• _Collected data entries_
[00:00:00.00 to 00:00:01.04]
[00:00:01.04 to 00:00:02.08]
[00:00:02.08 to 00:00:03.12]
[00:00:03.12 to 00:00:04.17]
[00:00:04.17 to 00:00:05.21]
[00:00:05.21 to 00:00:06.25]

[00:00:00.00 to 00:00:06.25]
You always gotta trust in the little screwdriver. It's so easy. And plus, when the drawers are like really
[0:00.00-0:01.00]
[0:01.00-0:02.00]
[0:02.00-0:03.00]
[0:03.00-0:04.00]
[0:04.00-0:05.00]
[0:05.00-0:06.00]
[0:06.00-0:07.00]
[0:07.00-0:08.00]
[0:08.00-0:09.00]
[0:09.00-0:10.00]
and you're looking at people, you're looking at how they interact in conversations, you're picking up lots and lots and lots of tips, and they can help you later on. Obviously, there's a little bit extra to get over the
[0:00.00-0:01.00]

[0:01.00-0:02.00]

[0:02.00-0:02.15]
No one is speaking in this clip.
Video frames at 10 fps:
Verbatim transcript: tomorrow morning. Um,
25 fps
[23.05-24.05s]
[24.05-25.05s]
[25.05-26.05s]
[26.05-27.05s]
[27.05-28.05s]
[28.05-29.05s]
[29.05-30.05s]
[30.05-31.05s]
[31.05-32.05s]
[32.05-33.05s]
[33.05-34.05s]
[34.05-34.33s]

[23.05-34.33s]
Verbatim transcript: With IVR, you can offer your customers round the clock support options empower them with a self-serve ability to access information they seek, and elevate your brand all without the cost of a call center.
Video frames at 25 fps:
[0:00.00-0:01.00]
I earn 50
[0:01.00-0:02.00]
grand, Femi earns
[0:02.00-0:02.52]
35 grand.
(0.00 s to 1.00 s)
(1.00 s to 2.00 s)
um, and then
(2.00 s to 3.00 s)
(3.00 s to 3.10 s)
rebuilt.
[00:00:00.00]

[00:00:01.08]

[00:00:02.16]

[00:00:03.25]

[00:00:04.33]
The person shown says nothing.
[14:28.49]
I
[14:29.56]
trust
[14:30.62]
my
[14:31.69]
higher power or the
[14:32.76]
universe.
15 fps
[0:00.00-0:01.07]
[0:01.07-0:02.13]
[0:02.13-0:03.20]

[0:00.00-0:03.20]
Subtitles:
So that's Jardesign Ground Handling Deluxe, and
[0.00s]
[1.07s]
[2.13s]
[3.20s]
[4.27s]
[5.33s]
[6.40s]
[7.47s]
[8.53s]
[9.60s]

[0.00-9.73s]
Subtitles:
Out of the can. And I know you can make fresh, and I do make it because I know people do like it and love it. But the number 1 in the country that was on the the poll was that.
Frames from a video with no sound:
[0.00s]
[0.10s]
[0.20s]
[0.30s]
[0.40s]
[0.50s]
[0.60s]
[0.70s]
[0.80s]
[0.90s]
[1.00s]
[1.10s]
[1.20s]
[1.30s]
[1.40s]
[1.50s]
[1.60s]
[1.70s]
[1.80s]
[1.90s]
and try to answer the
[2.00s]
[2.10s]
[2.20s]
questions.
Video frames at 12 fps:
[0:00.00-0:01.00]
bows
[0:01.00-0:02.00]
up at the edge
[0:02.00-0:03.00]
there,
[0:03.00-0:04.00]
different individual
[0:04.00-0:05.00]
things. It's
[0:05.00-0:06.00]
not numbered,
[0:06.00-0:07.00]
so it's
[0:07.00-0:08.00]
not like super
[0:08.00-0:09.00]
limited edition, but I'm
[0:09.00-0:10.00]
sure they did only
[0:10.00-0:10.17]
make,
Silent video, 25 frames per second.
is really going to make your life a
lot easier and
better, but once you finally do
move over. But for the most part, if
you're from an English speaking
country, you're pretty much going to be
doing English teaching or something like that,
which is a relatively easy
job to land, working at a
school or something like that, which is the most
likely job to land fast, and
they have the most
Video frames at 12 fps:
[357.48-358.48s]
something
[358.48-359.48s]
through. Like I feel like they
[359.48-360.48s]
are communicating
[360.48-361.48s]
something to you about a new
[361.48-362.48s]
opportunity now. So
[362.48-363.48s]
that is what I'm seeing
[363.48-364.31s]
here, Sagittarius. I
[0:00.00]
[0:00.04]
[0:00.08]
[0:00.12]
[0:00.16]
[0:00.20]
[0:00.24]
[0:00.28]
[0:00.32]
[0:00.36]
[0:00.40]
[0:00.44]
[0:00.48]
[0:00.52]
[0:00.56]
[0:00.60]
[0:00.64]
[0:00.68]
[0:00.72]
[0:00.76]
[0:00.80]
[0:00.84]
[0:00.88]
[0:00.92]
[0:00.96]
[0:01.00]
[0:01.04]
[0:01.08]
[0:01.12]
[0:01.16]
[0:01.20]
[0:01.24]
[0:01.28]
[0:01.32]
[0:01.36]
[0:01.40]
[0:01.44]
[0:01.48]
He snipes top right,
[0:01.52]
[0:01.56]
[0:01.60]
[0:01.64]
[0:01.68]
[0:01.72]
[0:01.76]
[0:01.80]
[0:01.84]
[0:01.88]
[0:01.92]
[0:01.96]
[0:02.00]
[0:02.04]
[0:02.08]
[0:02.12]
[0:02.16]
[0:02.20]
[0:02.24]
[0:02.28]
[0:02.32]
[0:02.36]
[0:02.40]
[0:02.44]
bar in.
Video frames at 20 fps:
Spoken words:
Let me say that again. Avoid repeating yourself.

• _What you have to do_
Check every line of the entries above, and copy those that carry the string "Verbatim".

• _Written solution_
Verbatim transcript: tomorrow morning. Um,
Verbatim transcript: With IVR, you can offer your customers round the clock support options empower them with a self-serve ability to access information they seek, and elevate your brand all without the cost of a call center.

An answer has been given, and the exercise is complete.